For Patrick Gallo, "The Godfather" mirrored aspects of his own life that were all too familiar. "I think I was probably around 12 or 13 when I saw it," he told Looper in an exclusive interview. "I came from a world where a lot of the people that were portrayed in 'The Godfather' were very similar to the people that were around me and my father and his friends. A lot of them were involved in businesses that weren't exactly on paper."
'The Godfather' impacted Gallo and Fogler's lives in different ways
Patrick Gallo added that those childhood memories of sitting at the table "with policemen and gangsters all sharing the same bowls of pasta and salad" helped him recognize a dynamic at work in "The Godfather" that he had seen up close. "When I saw the film, it was like watching home movies. I recognize the personalities, the attitudes, the energy. It was very familiar and it felt like I was still home, just watching through a keyhole of my own life."
While Dan Fogler's family life didn't quite intersect with the kind of "family business" that Patrick Gallo witnessed as a child, he says that "The Godfather" was nevertheless part of the culture around him in more subtle ways.
"When I was growing up, there was this guy that lived on our block, that everyone was pretty sure ran numbers for the mob," he explained during the interview with Looper. "He had this beautiful Jaguar convertible, a classic car, and he fashioned the horn to be the 'Godfather' theme.
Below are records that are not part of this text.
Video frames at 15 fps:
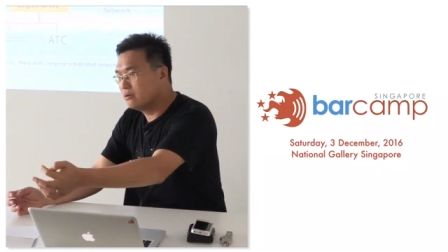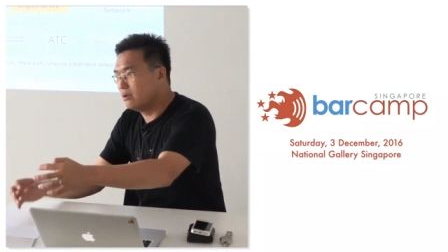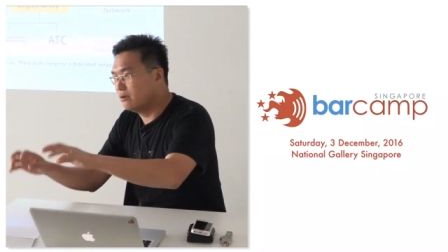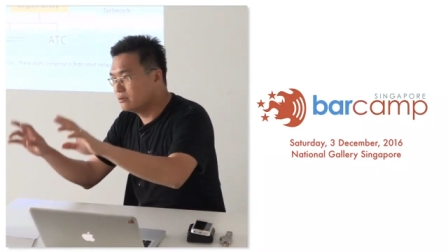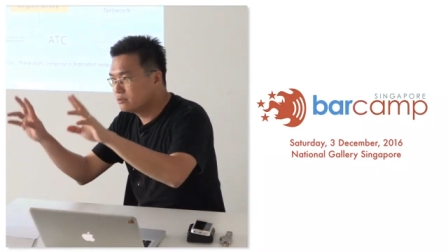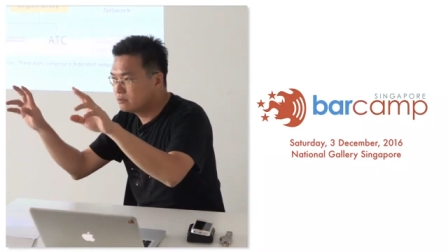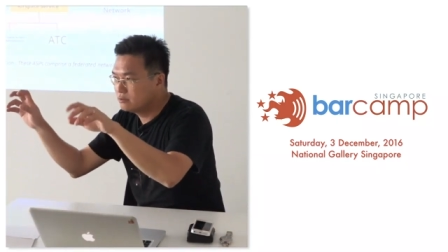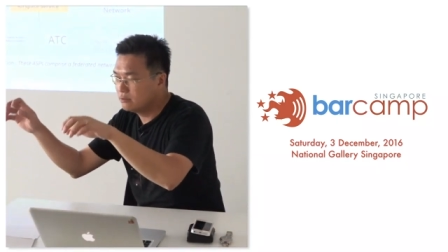our,
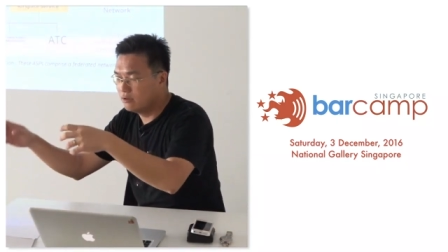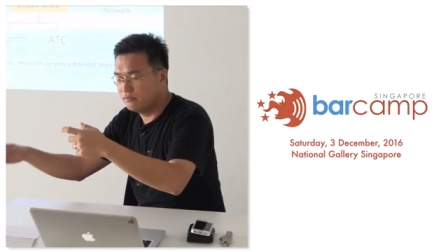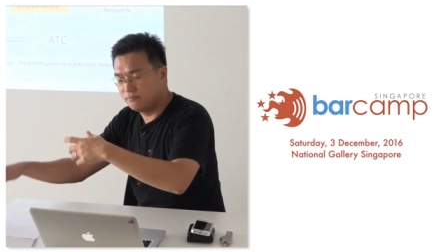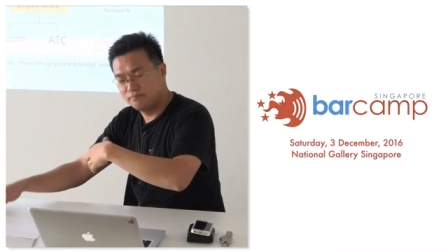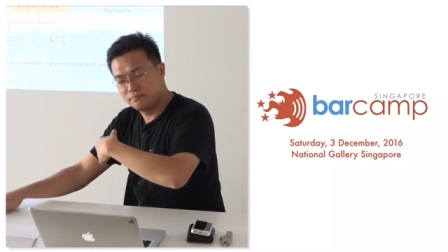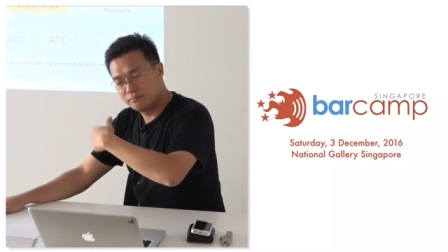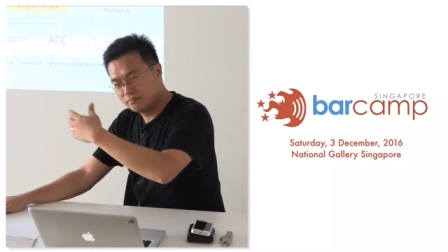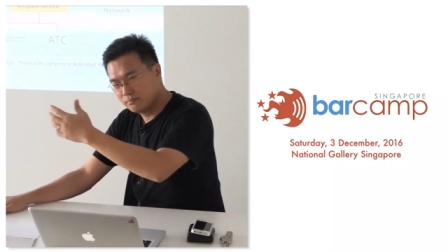our sort
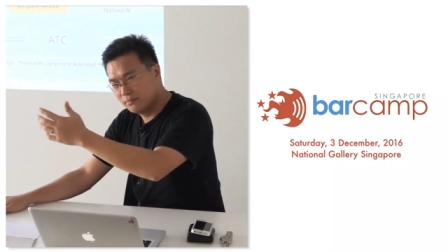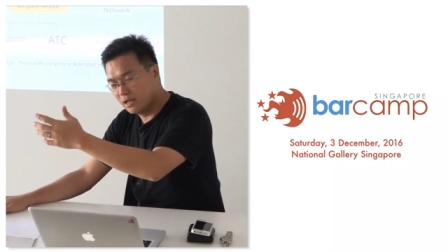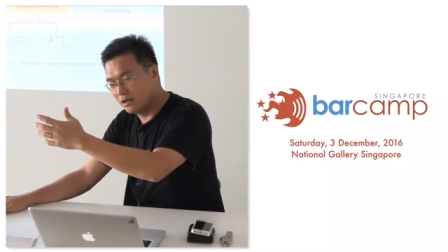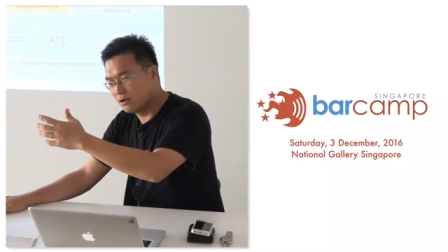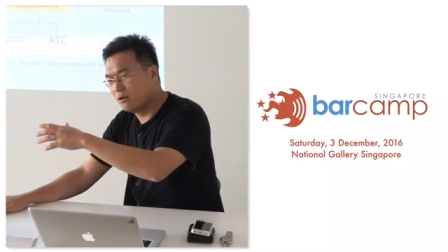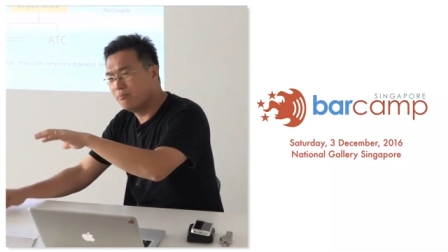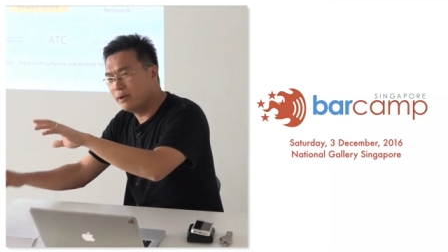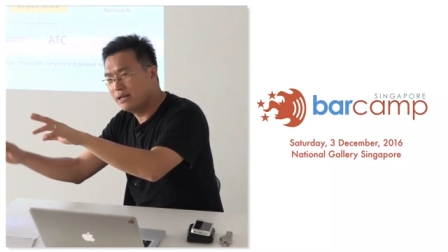of,
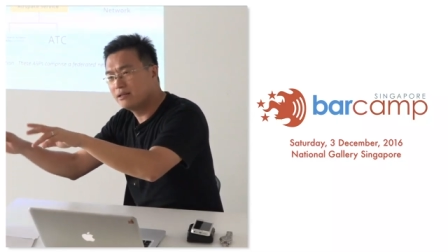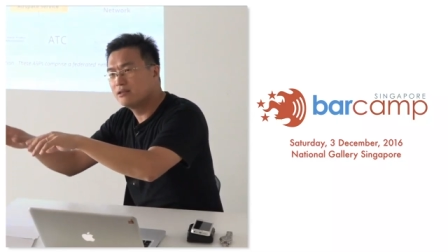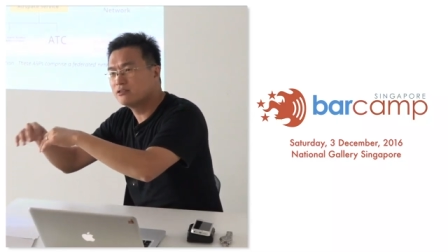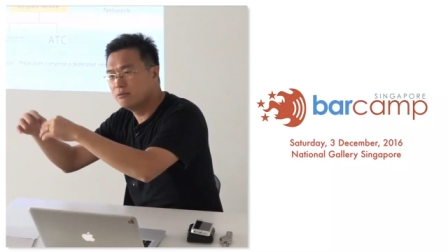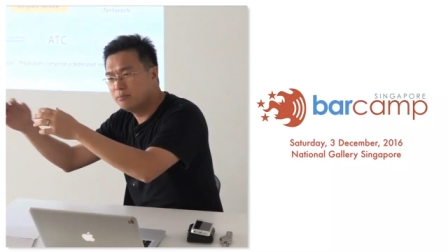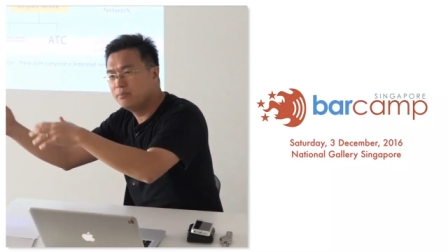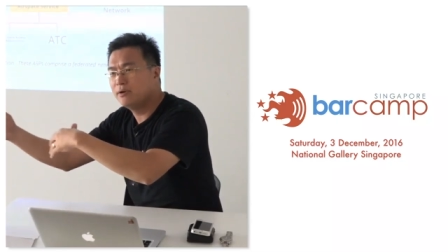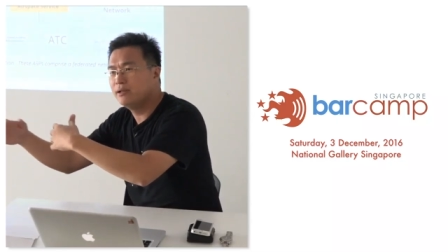uh,
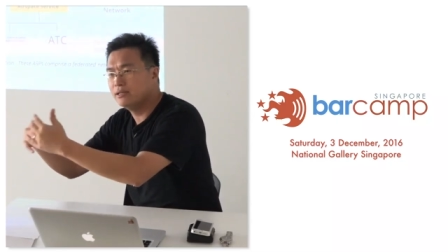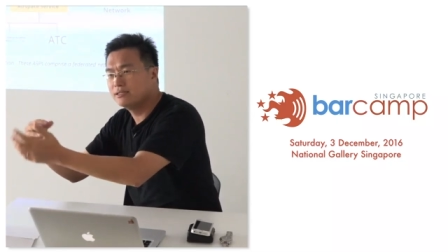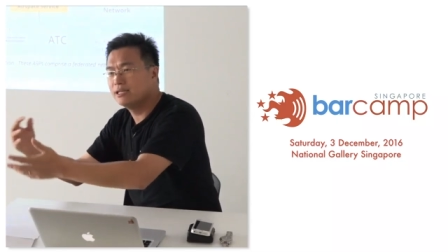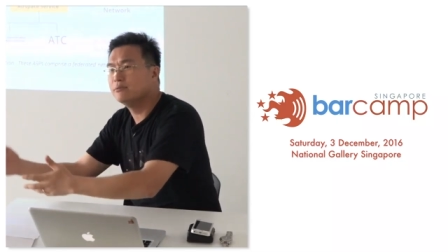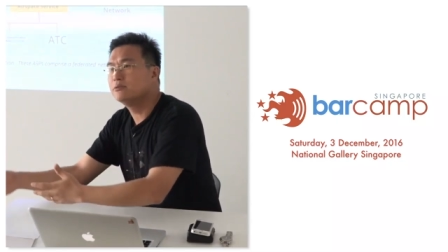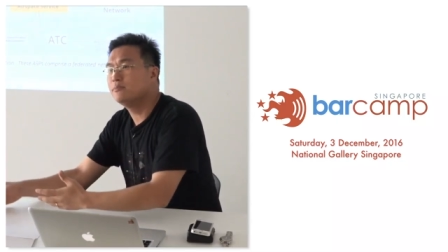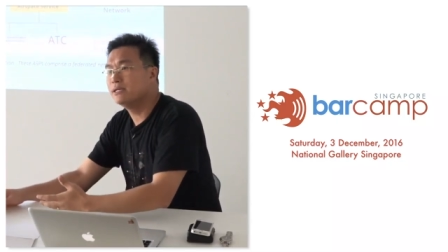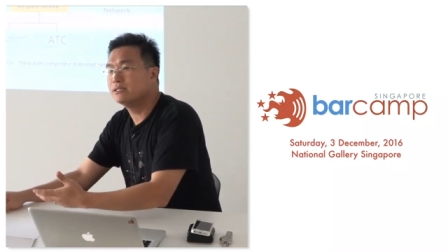competitors or people in the
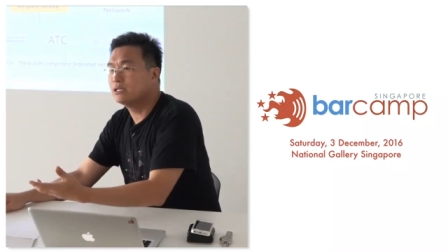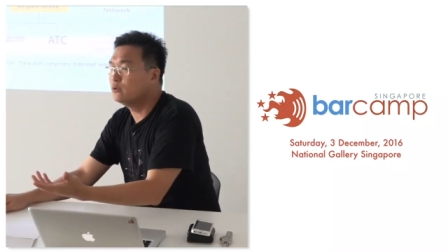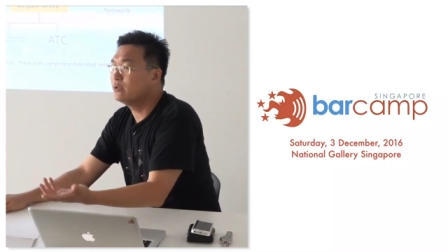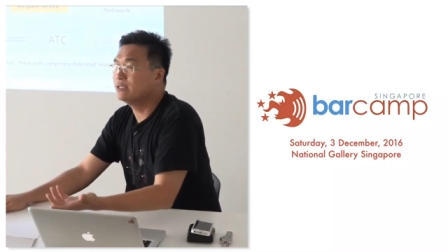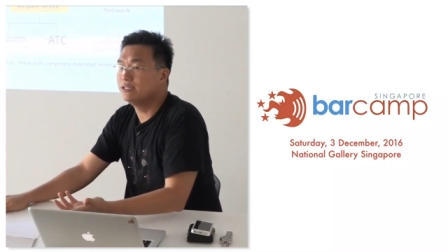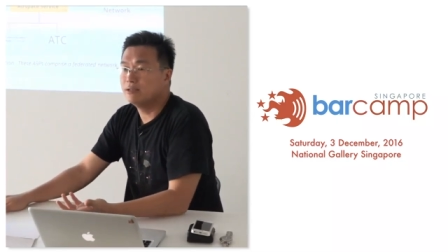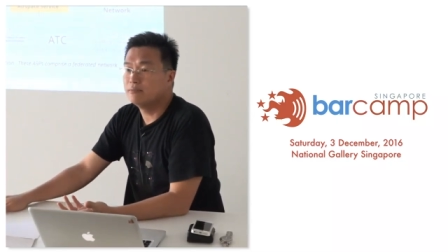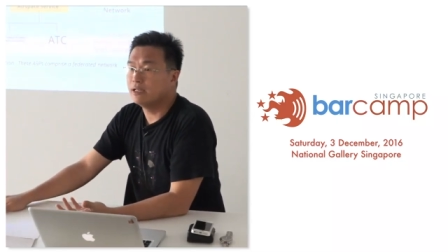same space are doing
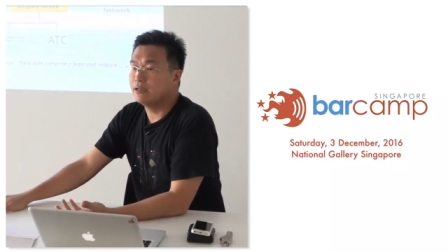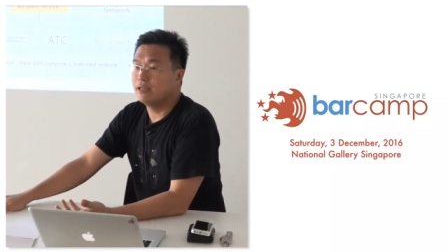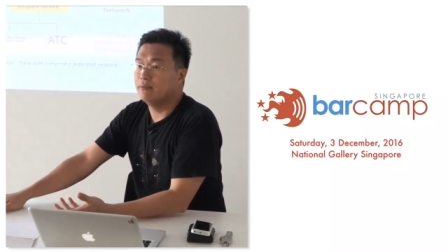the same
So I would hear this when I would go play outside ... the movie's 50-years-old and it's been in my life for, like, my entire life."
When Fogler became an actor, "The Godfather" and its equally revered sequel, "The Godfather Part II," had a direct effect on him professionally. "Between Part 1 and Part 2, you cover all the great actors, and such amazing performances," he shared. "I watched it, studying them, and really that was my master class. Those movies are really when I first started realizing, 'Oh, I want to do this stuff.' I would pick an actor like Brando or Pacino or De Niro, and just reverse engineer, watch all their movies. But 'Godfather' was the catalyst."
New episodes of "The Offer" are streaming on Paramount+ every Thursday.